Hermione didn't care what was going on between Snape and Neville, though. She cursed herself silently for forgetting to pack the necessary feminine products for her unwanted monthly visitor, and she knew that Snape never excused a student to use to lavatory to relieve themselves, let alone deal with the curse females were forced to live with for a large majority of their lives.

Swallowing, Hermione put her hand up in the air. Snape was still eyeing Neville up and down, glaring at the poor boy with utter contempt. Hermione wiggled her arm back and forth in the air several times, trying to gain Snape's attention, but it was of no use. She knew she would have to say something.

"Umm… Professor?" she asked timidly. "I have a question to ask."

Snape turned and glared at her. "Well Granger. What is it?"

"It's…umm… kind of personal." She mumbled

"Excuse me? Maybe you ought to use your mouth and annunciate the words when you speak to me, Miss Granger. If you can't even speak properly, kindly stop wasting my time."

"I said sir, that it is a personal question."

He was slightly taken-aback. He had expected her to ask him about the potion or the ingredients, not a personal question. His nose wrinkled at the thought.

"Please, Professor Snape, it's important," she pleaded. "I can't ask you in front of everyone."

He didn't give her any reason to continue, but she did when she realised he wasn't going to respond.

"I need to go to the girls toilets sir." She said as confidently as she could.

"I don't allow students to leave my lesson during class. It can wait till the end."

And with that he turned to leave. But Hermione, unable to control her reflexes, reached out and grabbed his arm. By now many students had turned to watch and they gasped in unison at this act.

"Miss Granger." He said between gritted teeth, "Let go of my arm unless you want to spend you last years at Hogwarts scrubbing the castle from top to bottom with a toothbrush!"

"Not but sir. I had an accident. It's my…err… 'Time of the month'."

A few Slytherin girls nearby giggled nastily, knowing exactly what Hermione was talking about. However, most of the boys, Professor Snape included, looked confused.

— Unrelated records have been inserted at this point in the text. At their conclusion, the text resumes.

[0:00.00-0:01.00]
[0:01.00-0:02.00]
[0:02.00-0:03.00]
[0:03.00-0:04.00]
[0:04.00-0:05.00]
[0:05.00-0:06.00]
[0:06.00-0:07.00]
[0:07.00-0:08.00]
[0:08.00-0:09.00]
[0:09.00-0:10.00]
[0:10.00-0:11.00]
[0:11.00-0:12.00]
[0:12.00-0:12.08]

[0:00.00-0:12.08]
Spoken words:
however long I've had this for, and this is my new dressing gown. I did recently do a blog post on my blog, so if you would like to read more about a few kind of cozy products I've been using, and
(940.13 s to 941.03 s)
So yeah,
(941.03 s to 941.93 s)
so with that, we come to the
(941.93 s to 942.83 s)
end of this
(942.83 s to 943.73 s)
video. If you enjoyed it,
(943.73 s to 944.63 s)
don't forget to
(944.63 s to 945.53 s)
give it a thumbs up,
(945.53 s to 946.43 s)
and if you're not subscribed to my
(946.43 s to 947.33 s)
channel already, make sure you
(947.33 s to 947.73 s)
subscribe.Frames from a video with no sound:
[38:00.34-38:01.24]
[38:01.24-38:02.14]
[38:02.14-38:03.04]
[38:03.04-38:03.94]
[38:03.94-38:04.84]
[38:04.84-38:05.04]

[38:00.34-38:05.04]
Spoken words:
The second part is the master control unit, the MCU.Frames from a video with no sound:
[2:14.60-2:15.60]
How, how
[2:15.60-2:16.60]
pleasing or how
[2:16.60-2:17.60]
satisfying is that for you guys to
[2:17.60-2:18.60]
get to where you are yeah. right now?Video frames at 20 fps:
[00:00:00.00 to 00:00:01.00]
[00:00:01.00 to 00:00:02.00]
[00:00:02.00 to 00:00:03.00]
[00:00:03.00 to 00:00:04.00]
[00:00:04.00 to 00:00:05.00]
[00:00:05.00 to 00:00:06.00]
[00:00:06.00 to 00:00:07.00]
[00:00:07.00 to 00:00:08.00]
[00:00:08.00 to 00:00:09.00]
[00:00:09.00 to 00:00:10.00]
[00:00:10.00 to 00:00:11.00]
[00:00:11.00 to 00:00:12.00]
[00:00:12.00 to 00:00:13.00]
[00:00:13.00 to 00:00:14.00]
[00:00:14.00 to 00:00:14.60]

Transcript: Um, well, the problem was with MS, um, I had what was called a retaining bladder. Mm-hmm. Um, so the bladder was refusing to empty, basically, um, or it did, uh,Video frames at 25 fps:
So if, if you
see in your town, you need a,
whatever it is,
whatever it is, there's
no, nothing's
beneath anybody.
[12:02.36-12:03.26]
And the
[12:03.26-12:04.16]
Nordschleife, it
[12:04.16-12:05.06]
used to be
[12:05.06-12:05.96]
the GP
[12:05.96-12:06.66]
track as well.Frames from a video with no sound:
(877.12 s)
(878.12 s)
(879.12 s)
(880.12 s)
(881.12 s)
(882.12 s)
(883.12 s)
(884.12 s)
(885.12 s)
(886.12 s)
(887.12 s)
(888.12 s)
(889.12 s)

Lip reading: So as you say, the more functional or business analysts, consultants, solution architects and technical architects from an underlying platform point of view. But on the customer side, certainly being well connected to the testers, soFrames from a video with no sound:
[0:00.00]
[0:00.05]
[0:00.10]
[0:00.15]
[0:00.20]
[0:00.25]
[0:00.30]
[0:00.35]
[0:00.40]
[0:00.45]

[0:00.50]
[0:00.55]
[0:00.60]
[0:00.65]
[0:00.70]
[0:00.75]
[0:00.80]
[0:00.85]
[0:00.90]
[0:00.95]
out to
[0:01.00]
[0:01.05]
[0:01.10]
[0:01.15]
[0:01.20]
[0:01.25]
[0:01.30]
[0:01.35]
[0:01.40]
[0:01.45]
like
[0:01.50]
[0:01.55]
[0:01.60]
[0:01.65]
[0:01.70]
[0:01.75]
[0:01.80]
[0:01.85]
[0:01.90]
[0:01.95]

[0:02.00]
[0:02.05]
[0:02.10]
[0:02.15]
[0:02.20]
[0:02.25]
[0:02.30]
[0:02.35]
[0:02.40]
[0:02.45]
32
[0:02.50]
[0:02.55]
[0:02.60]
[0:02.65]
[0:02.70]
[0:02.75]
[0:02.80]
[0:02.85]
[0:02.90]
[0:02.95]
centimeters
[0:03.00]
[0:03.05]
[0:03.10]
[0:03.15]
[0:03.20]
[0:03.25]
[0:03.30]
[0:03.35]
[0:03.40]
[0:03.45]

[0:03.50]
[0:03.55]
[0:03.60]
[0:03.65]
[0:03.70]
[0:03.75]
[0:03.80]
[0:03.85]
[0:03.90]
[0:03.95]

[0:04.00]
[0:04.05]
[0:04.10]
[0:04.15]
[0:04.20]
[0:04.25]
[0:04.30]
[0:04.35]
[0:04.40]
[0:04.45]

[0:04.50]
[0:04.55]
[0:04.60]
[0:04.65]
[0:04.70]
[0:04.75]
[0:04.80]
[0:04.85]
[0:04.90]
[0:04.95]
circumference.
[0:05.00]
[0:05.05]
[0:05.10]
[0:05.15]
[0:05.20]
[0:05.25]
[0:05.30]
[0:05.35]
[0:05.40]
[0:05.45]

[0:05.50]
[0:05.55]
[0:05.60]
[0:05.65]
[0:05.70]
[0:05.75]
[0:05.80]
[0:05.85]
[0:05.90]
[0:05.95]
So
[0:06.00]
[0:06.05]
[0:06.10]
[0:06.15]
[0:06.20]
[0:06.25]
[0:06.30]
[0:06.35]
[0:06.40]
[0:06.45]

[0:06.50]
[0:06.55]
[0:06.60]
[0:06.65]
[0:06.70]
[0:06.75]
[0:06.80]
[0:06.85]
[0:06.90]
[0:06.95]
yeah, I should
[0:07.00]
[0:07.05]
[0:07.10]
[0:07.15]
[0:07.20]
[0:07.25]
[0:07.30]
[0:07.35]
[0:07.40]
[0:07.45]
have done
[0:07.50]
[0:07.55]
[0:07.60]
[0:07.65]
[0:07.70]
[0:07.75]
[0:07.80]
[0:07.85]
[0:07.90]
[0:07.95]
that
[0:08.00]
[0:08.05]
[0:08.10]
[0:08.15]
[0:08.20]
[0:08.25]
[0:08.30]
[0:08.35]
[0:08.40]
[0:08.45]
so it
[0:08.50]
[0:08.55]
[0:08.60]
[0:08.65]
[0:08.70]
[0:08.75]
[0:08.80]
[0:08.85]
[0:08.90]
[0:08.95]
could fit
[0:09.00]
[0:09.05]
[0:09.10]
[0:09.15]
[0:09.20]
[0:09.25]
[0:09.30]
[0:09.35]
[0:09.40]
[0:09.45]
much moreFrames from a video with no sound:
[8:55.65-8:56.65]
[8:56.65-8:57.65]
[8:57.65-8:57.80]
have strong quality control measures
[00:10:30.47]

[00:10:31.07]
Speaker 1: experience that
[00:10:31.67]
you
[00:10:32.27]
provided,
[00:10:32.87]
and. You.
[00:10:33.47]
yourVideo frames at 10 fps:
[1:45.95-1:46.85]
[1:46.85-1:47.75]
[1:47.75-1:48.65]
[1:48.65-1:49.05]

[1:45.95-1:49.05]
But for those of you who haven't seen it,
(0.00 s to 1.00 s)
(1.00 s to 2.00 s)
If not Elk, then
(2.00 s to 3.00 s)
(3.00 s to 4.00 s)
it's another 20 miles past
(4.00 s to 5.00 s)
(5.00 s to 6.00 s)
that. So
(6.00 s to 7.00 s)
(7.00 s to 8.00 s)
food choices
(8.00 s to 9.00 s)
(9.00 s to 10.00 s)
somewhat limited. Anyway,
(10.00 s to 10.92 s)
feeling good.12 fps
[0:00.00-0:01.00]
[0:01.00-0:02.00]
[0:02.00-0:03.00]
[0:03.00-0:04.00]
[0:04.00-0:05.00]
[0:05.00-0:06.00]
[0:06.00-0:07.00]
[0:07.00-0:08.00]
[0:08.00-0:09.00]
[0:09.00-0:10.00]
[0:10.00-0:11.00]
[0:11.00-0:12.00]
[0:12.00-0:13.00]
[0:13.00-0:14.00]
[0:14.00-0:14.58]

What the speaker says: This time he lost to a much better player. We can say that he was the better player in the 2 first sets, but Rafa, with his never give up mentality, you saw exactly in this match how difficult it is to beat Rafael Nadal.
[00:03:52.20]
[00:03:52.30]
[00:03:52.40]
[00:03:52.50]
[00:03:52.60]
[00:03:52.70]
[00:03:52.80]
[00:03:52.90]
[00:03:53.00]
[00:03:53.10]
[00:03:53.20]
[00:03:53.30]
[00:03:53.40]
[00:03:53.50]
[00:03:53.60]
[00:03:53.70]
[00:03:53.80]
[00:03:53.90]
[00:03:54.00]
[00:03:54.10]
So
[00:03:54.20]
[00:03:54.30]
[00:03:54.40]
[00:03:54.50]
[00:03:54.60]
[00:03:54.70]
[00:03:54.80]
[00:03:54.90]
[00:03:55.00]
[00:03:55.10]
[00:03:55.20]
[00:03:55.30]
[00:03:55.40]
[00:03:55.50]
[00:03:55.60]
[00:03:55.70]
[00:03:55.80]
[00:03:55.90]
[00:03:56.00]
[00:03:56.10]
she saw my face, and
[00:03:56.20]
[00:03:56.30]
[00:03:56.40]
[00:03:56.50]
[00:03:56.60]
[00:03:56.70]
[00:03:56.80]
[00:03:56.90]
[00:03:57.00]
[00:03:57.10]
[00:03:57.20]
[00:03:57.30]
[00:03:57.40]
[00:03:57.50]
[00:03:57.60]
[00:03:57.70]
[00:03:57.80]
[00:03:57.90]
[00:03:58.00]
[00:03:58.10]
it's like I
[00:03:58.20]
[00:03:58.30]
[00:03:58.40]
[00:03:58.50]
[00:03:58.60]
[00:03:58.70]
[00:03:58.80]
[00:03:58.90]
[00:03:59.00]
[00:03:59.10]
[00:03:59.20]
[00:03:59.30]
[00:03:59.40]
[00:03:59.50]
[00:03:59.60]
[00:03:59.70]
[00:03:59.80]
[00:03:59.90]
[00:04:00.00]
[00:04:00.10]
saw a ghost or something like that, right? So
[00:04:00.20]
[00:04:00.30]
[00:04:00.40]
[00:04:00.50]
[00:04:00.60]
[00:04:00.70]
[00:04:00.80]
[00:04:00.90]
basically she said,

His face soon hardened and he roughly pulled his arm away from her. "What are you talking about, child? You're talking nonsense."

"I know exactly what I am talking about. You have no right to insult young woman who's-" she looked slightly flustered, but continued. "Who's having her bloody period!"

The amount of discomfort that last statement caused him was unbelievable. He squirmed slightly. Never, NEVER, in all his years of teaching had he been caught off guard. And now he had, all because of a blasted girls period!

"Fine you may go." He said regaining his composure. "But I must insist that next time you come better prepared."

"Thank you sir."

He glared at her retreating back before shouting. "Oh and Granger? Ten points from Gryffindor for making a scene."

Sighing, she broke into a run towards her dormitory. She was very surprised to find Parvati and Lavender in there.

"Hermione!" they screeched, launching themselves at her.

"Umm… girls, you need to let me go." She said, feeling more of the warm liquid drip down her legs. "I need to fetch my tampons."

They giggled but moved away.

A few minutes later she came out of the toilet and sat down next to her friends.

"Funny isn't it. Me and Lavender fake our period and you actually get yours!"

"It's no funny." She yelped. "I had to explain to Professor Snape (in front of the whole class!) Why I had to use the toilet!"

They collapsed into a fit of laughter. "What did he say?"

Hermione laughed at the thought. "He looked so surprised and confused. Then he kind of looked angry because I made him feel uncomfortable in front of the whole class"

"Bloody potions." Giggled Parvati.

"Yes, bloody potions indeed." Grumbled Hermione.